Mencermati dinamika di atas, tidak tertutup kemungkinan akan terbentuk satu poros baru, yaitu poros Demokrat. Saat ini yang masih belum menentukan arah koalisinya adalah Demokrat, Golkar, Hanura, PBB, dan PKPI. Sedangkan yang masih gamang dan kemungkinan bisa membelot dari arah koalisi sebelumnya adalah PPP, PKS, dan PKB.
Sebagai the real king maker dan ditasbihkan sebagai ahli strategi politik, tentu SBY sudah mencermati peta koalisi yang terjadi dan mengkalkulasi secara matang agar pasangan yang di-endorsenya jadi pemenang.
Mundurnya pengumuman pemenang konvensi menjadi Jumat (16/5), diyakini merupakan bagian strategi SBY. SBY ingin memastikan siapa cawapres yang akan mendampingi Jokowi. Lantas baru akan memutuskan apakah pemenang konvensi akan diusung jadi capres atau cawapres.
Tentu SBY tidak akan berani mempertaruhkan nama dan kredibilitasnya.

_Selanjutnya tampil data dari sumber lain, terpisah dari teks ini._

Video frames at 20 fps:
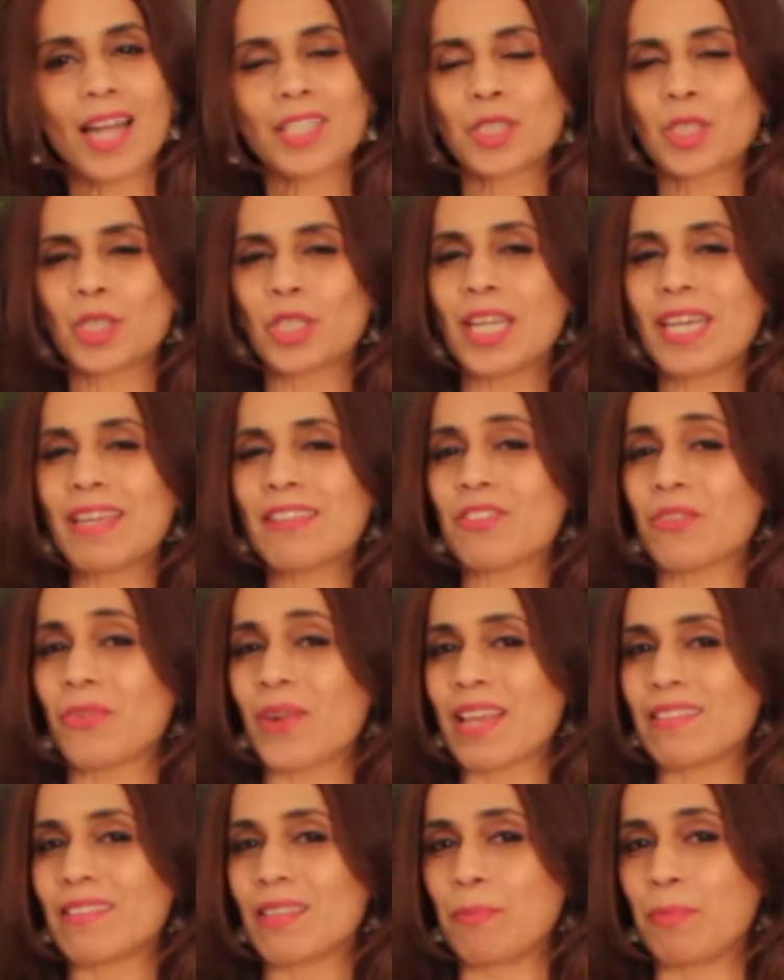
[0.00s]
Today's
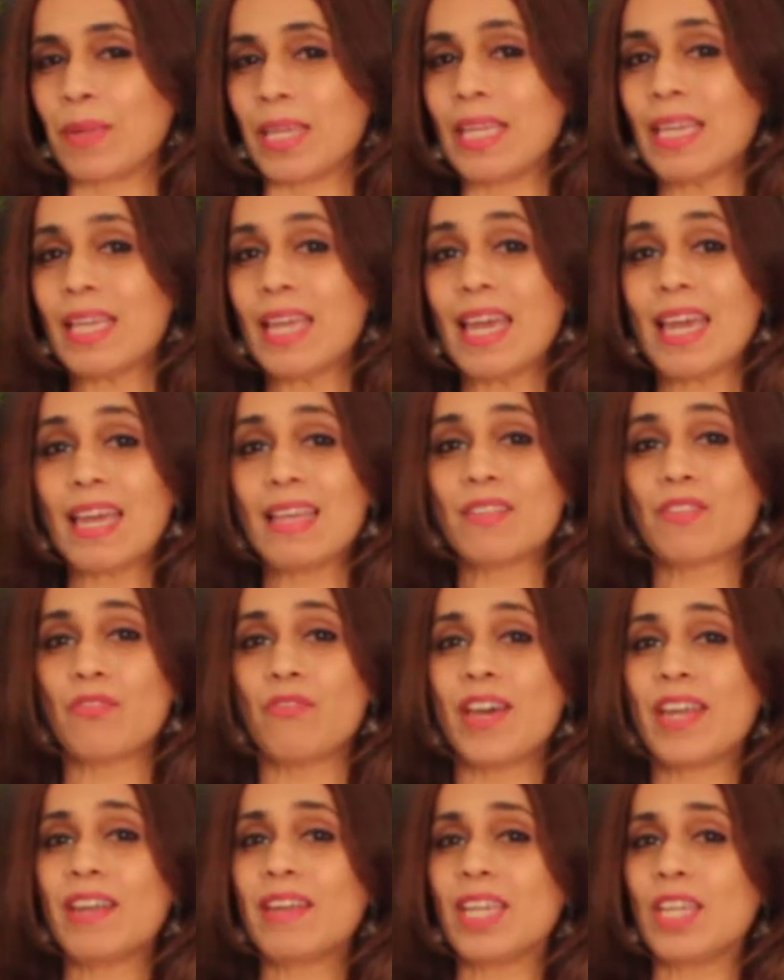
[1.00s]
recipe is
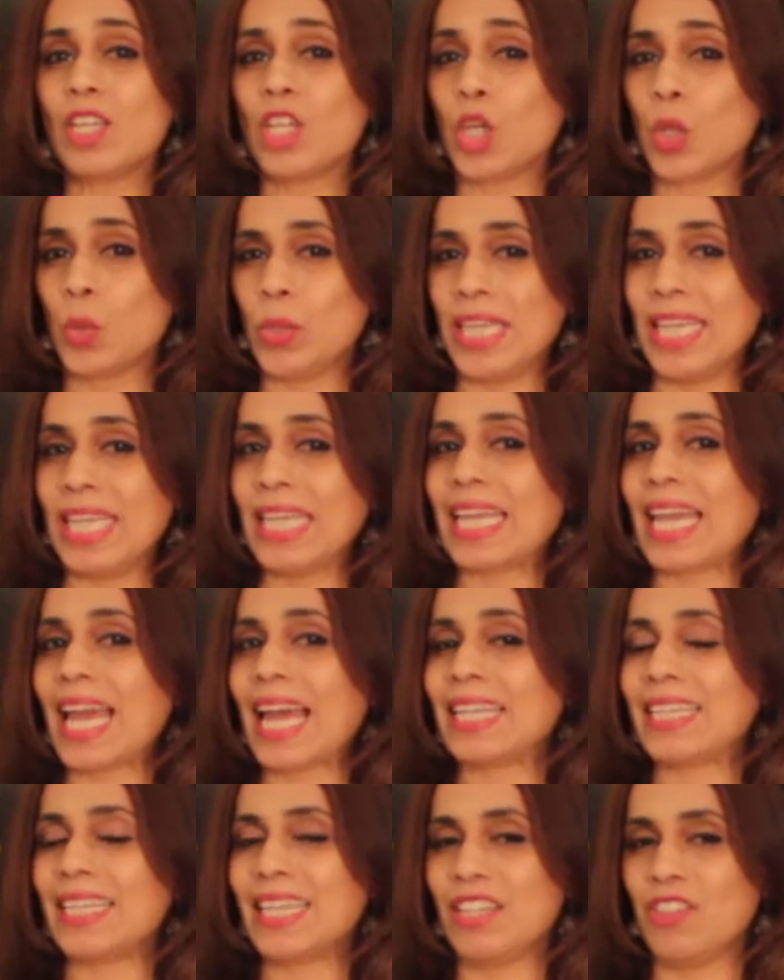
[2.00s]
very unique
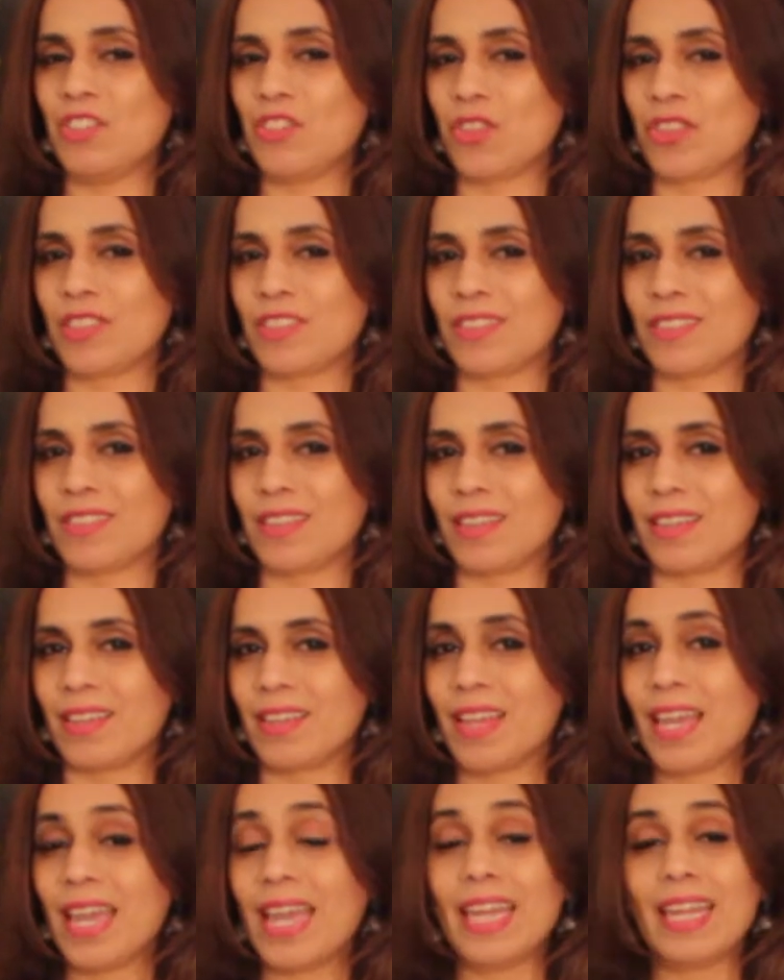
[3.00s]
and interesting.
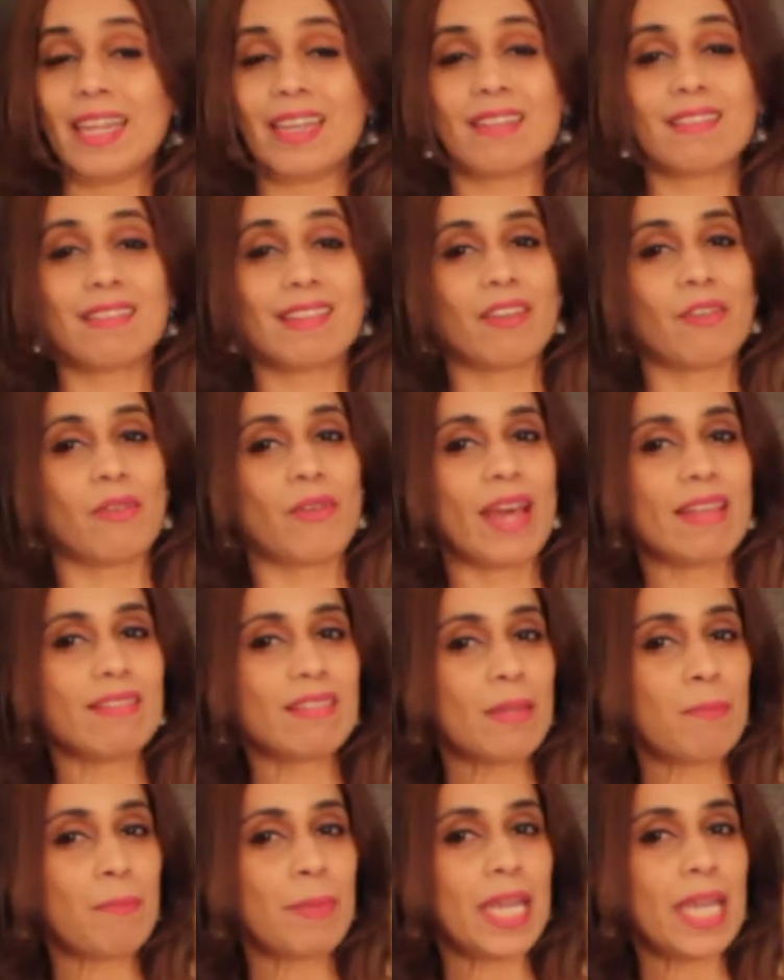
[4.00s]
It is the
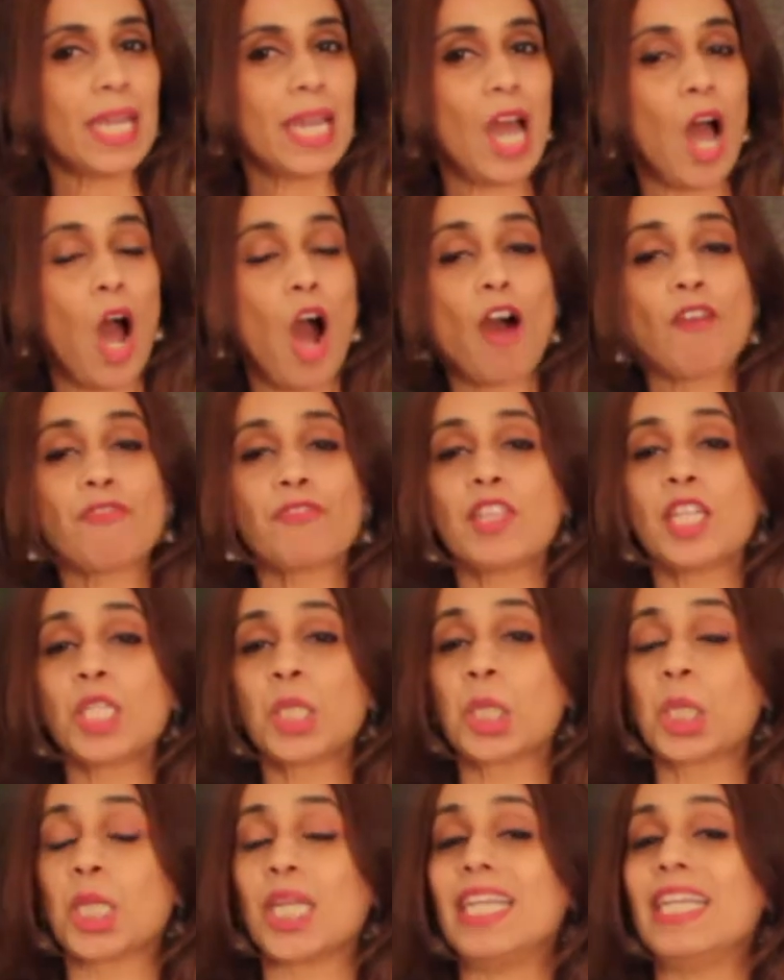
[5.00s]
recipe of the
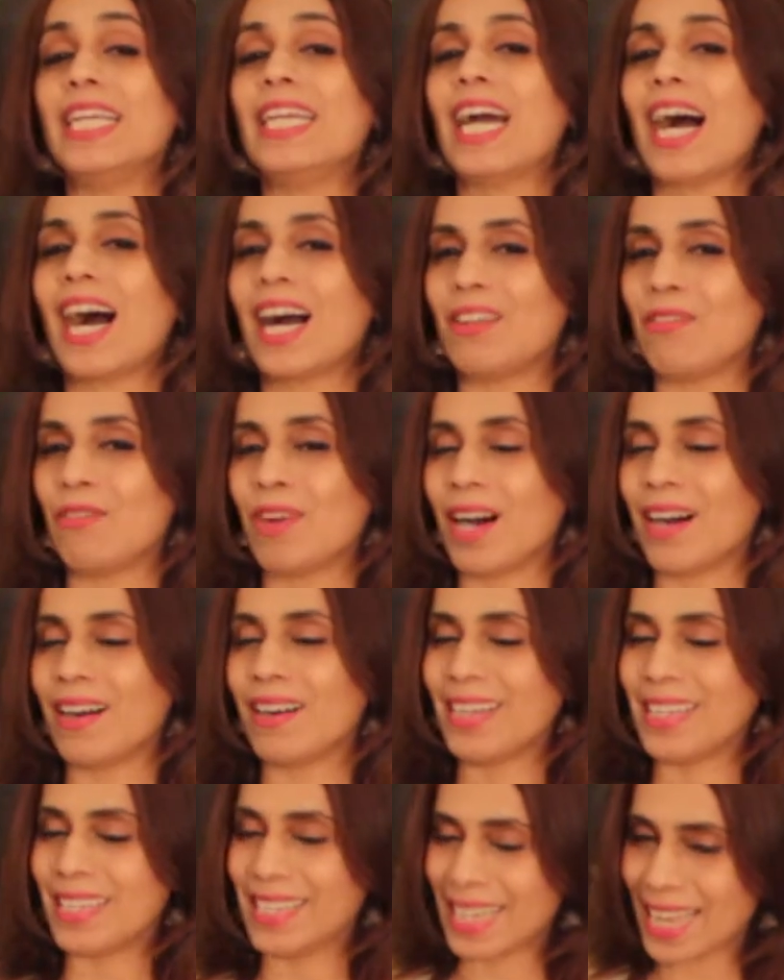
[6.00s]
chili halwa.
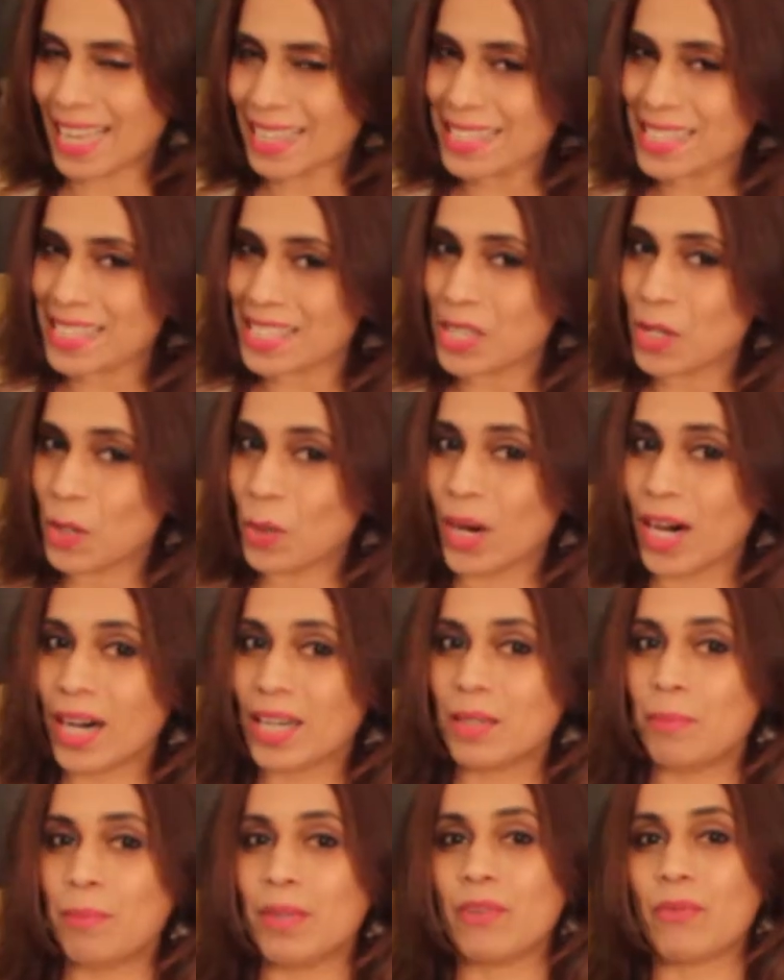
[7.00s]
Yes, you
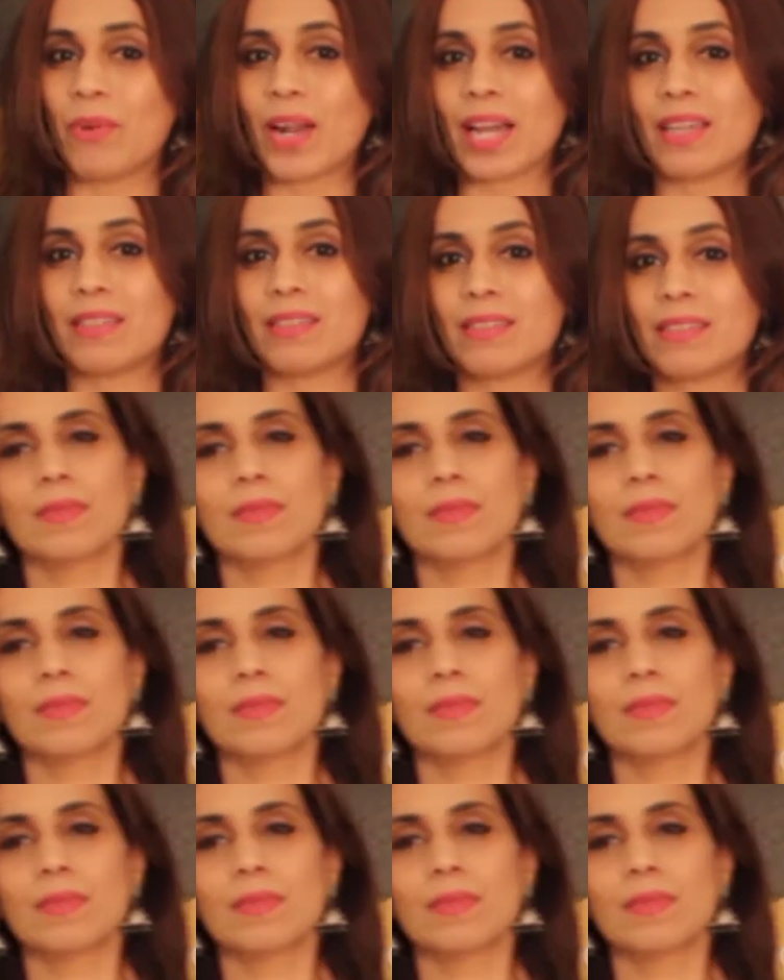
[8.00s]
heard me right.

Tidak seperti dugaan dan kecurigaan banyak kalangan selama ini, bahwa SBY akan memenangkan adik iparnya Pramono Edhie Wibowo. Itu tidak akan dilakukan SBY. Diyakini, SBY akan fatsun dan patuh pada hasil survey 3 lembaga survey independen dan kredibel yang telah ditunjuk Komite Konvensi.
Karena selama ini yang merajai survey adalah Dahlan Iskan, tentu SBY akan menetapkan Dahla Iskan sebagai pemenang konvensi. Bahkan elektabilitas Dahlan Iskan unggul jauh dibanding peserta konvensi yang menduduki urutan ke-2 sekalipun.